CEO Dirk Lambrecht sagte an der Medienkonferenz, er rechne mit einem Aufbau von neuen Jobs in Schattdorf. Heute beschäftigt der Konzern in der Fabrik für Dichtungskomponenten in Schattdorf 560 Personen. Hinzu kommen im Heimmarkt Uri die rund 300 Angestellten von IT Infra (ehemals Dätwyler Cabling Solutions) in Altdorf – dabei handelt es sich um eine eigenständige Schwesterfirma des Unternehmens. IT Infra musste 2020 einen Rückgang des Umsatzes von 230,3 auf 212,4 Millionen hinnehmen. Der grösste Teil des Umsatzrückgangs erkläre sich durch die Erstarkung des Frankens und durch die Veränderung des Kupferpreises, teilte IT Infra am Dienstag separat mit.

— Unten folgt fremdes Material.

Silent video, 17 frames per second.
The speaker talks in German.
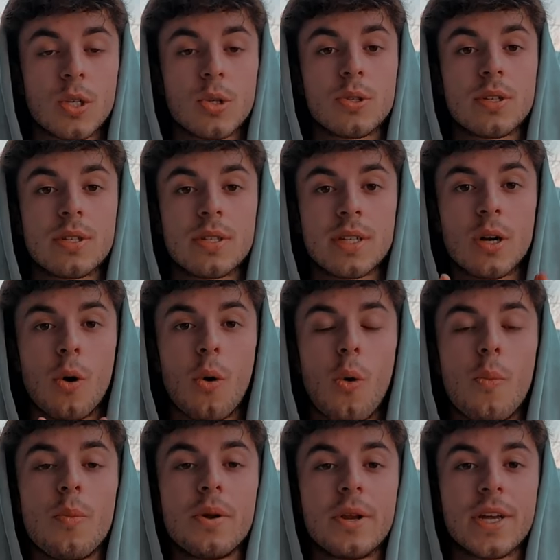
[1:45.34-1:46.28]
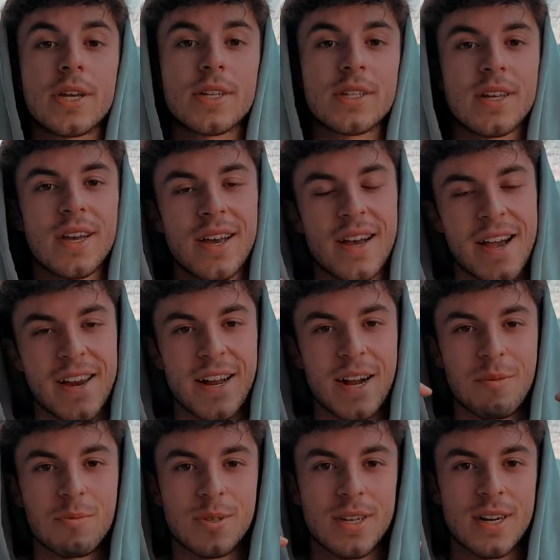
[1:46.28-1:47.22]
solltet ihr unbedingt ein
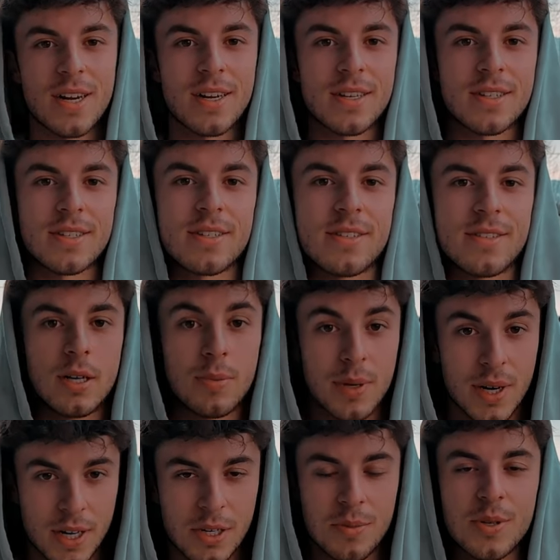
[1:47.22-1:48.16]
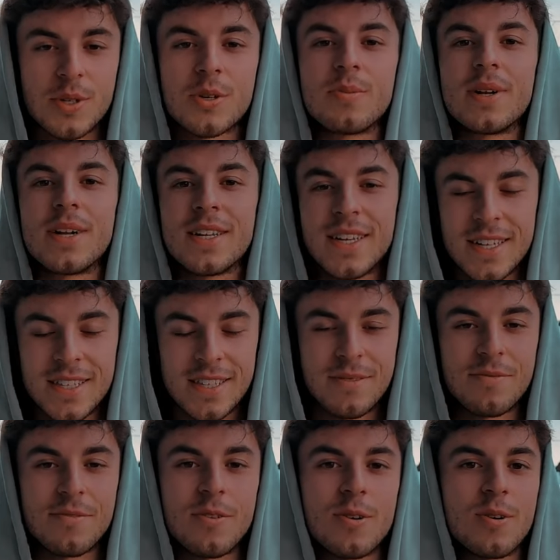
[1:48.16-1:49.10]
Abo dalassen. Ich bedanke mich schon mal jetzt
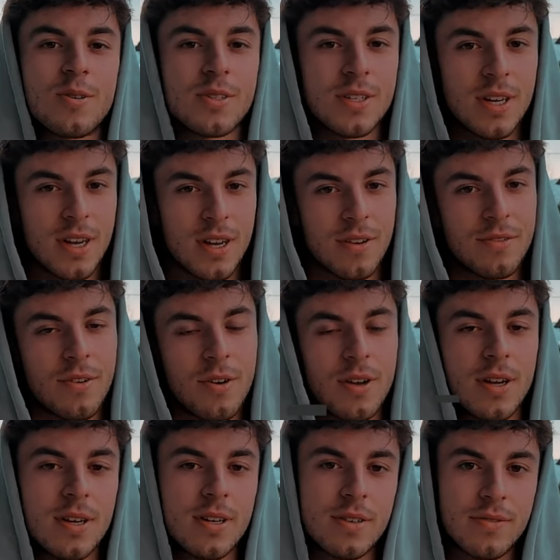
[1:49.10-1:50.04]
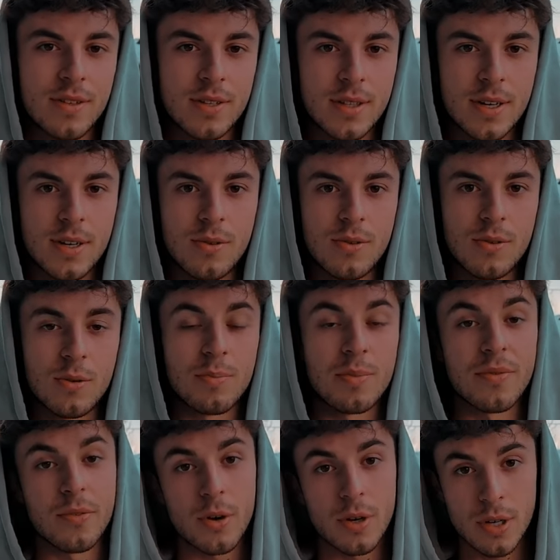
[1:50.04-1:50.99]
im Voraus für euer Vertrauen. Und
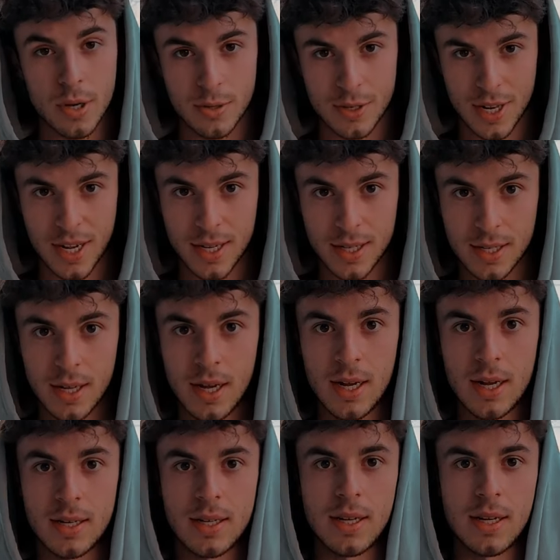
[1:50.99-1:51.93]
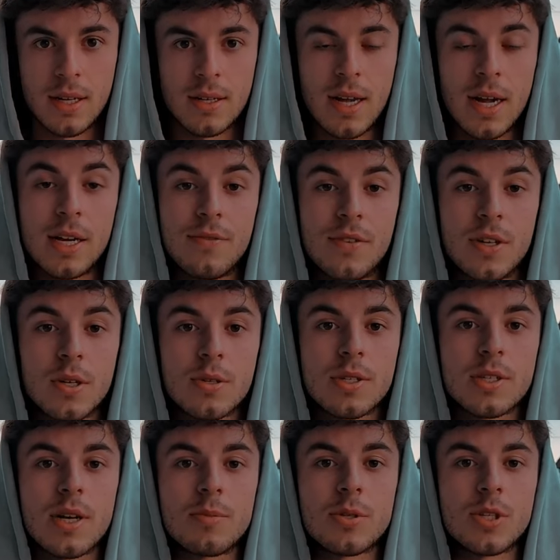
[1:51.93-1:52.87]
bevor ihr euch gleich den geilen
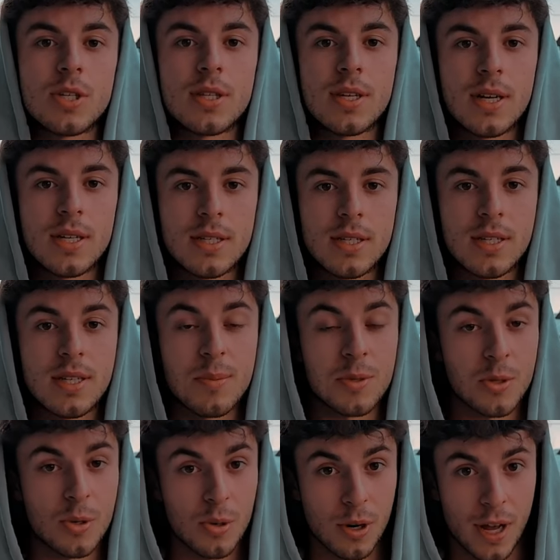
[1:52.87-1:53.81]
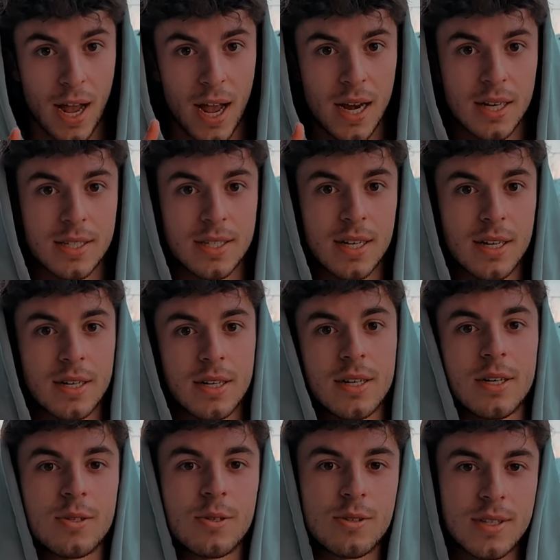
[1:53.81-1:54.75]
Videozusammenschnitt reinzieht, gibt es nur noch eine Sache
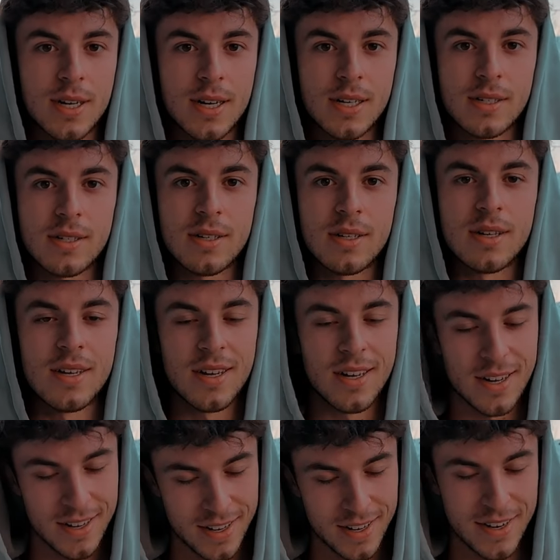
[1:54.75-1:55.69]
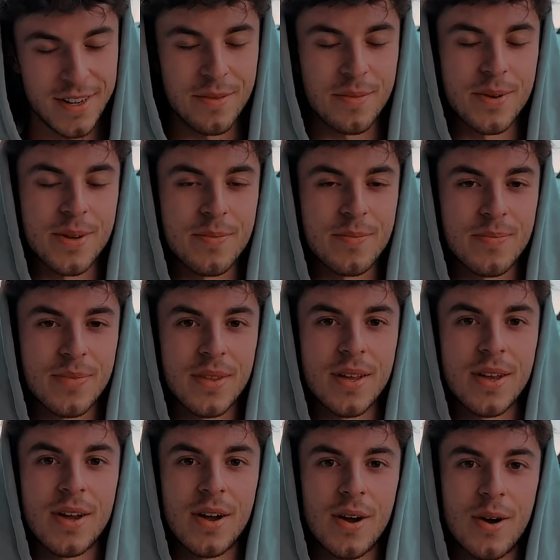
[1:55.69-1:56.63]
zu sagen. Liebe
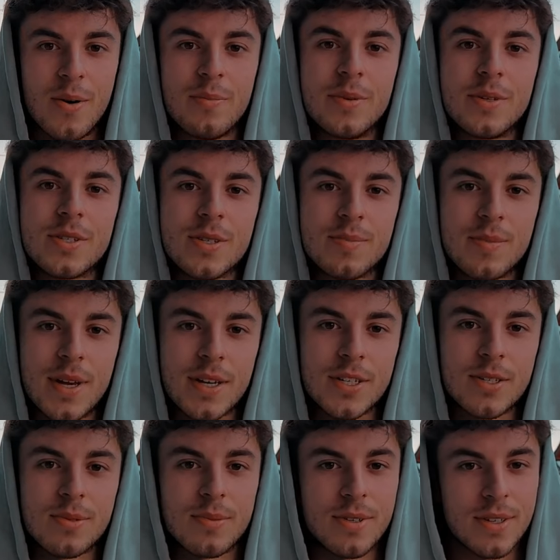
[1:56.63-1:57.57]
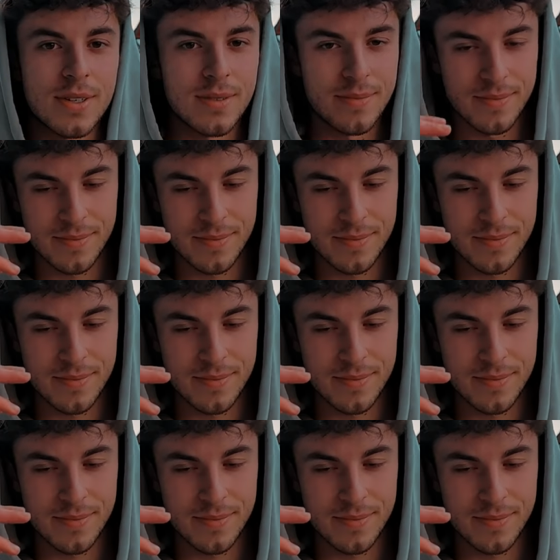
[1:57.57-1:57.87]
und bis zum nächsten Mal.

Zählt man unterstützende Funktionen am Konzern-Hauptsitz in Altdorf hinzu, beschäftigen alle Dätwyler-Firmen im Kanton Uri aktuell knapp 900 Personen.

Wechsel im Verwaltungsrat

Weiter teilte Dätwyler mit, dass Zhiqiang Zhang der Generalversammlung 2021 nicht mehr für eine Wiederwahl in den Verwaltungsrat zur Verfügung steht. Martin Hirzel werde zur Wahl als neuer Verwaltungsrat und weiterer Vertreter der Publikumsaktionäre vorgeschlagen. Martin Hirzel ist Präsident von Swissmem, dem Branchenverband der Schweizer Maschinen-, Elektro- und Metallindustrie, Verwaltungsrat von Bucher Industries und war von 2011 bis 2019 CEO von Autoneum.